Martha: Time has definitely been an issue in the past. TAR always saves time, but there's a difference between saving time by reducing the total number of hours needed to get a review done versus reducing the number of days a project requires. There used to be this tension between scaling up by adding more reviewers to get the work done quickly and using TAR, but with the advancement in technology, we don't really have that problem anymore.

Q: Much has been made of the potential cost savings of using AI during the review process. Are you seeing that?

Chris: Absolutely. If you look at the substantial impact in terms of the time savings in reaching stability in data sets in a TAR workflow through the use of continuous active learning alone, it's already been incredibly impactful for us. It used to take up to a couple of weeks or longer to reach stability in a data set, where the system has decided that no further rounds of coding are needed to train the algorithm. On our last project, this was done in what, Martha—four days?

Martha: Actually, it was more like 2.5 days. It used to take anywhere from 10 days to three weeks to train the system, with subject matter experts reviewing around 12,000 to 15,000 docs, but we're now seeing results in a couple of days after looking at only a couple thousand documents. Not only are we able to reduce costs by defensibly eliminating a large number of documents from review and production, as we always have with TAR, but we're also able to save money by reducing the time required for subject matter experts to train the system.

Q: What impact, if any, will AI have on litigation practice inside law firms?

Chris: Martha and I were just speaking about this earlier—the possibilities here are pretty enormous. For now, we are focused on how this technology can take what has become a bifurcated process—with case and fact development occurring in one silo, and data review in another—and bring them together.

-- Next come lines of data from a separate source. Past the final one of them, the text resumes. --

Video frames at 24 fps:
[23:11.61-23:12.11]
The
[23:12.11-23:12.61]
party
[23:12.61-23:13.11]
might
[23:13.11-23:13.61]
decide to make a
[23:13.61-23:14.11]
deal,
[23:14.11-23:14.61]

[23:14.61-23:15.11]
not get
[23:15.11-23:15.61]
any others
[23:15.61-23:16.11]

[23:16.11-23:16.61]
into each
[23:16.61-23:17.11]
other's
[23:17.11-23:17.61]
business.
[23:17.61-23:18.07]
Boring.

When we put this new technology in the hands of the practitioners and allow them to learn first-hand about the facts of the case while effectively training the system to find relevant data to meet discovery demands, the downstream efficiencies are enormous. There's no better way I can think of to substantially impact litigation costs.

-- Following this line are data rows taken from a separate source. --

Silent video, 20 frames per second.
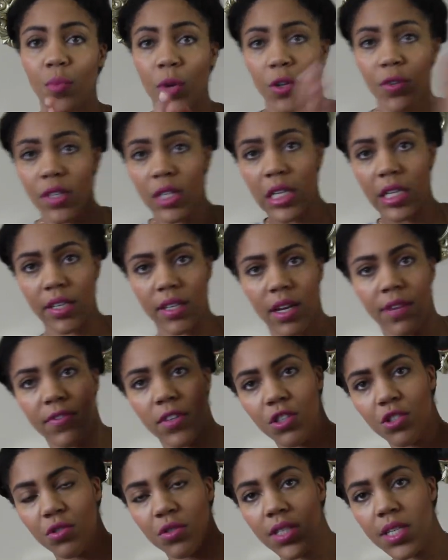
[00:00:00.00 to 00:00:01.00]
Most of the stuff
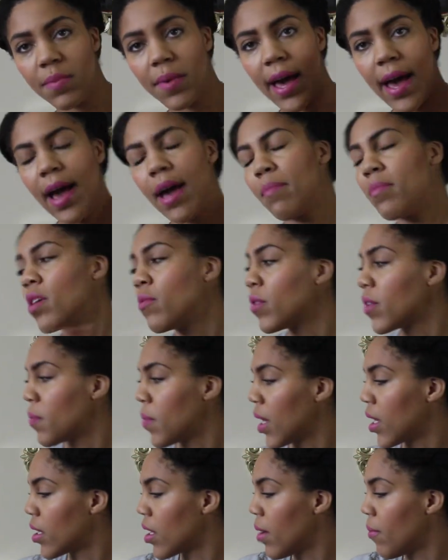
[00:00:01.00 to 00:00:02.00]
that you see behind me was
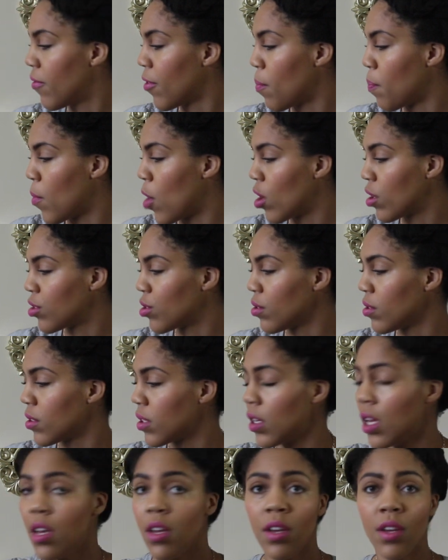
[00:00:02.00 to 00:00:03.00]
picked up from Marshalls.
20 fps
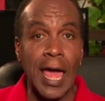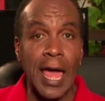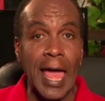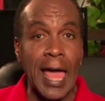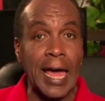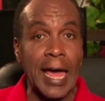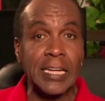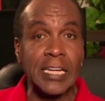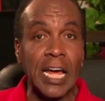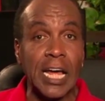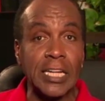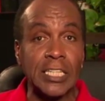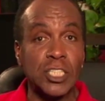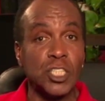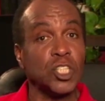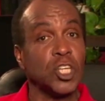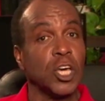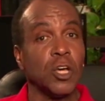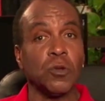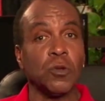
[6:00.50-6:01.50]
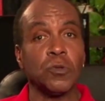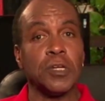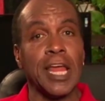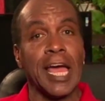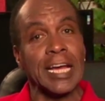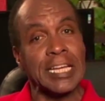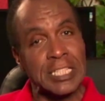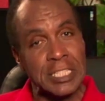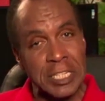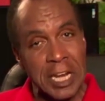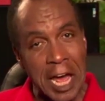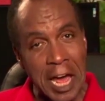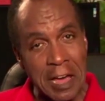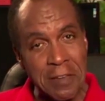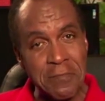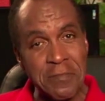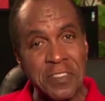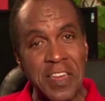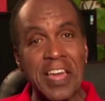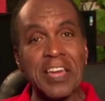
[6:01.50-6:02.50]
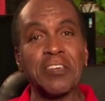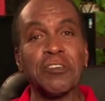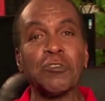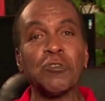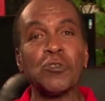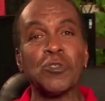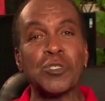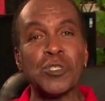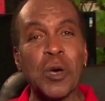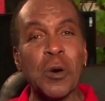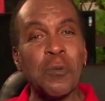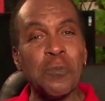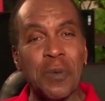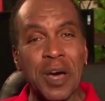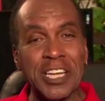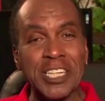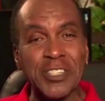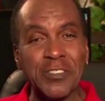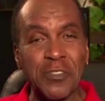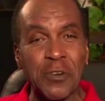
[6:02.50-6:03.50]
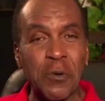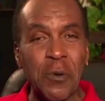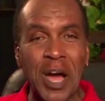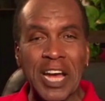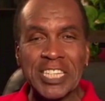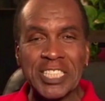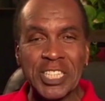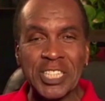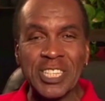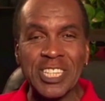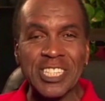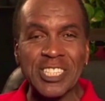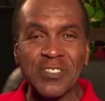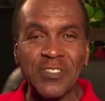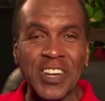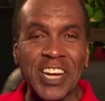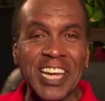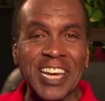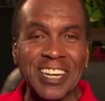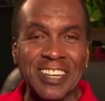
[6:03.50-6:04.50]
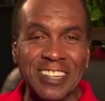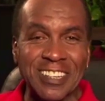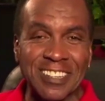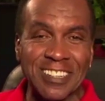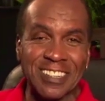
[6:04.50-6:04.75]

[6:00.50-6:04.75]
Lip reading: And until next time, thank you so much for watching this video.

Martha: Absolutely. By leveraging AI technologies, our attorneys get better information about their case much more quickly. This drives better decisions and, depending on what they're able to learn from the data, this could have a big impact on case strategy and even help them identify avenues for better settlement negotiations. That's a big win for our clients.

Chris Adams is chief strategic counsel of McDermott Discovery, and leads the in-house e-discovery team. He was previously the head of discovery consulting and strategic consulting at Consilio. Martha Louks is McDermott Discovery's director of technology services and focuses on emerging technologies and how they can be integrated into the practice of law to increase efficiencies and improve results for clients. Both work in McDermott, Will & Emery's Washington, D.C., office.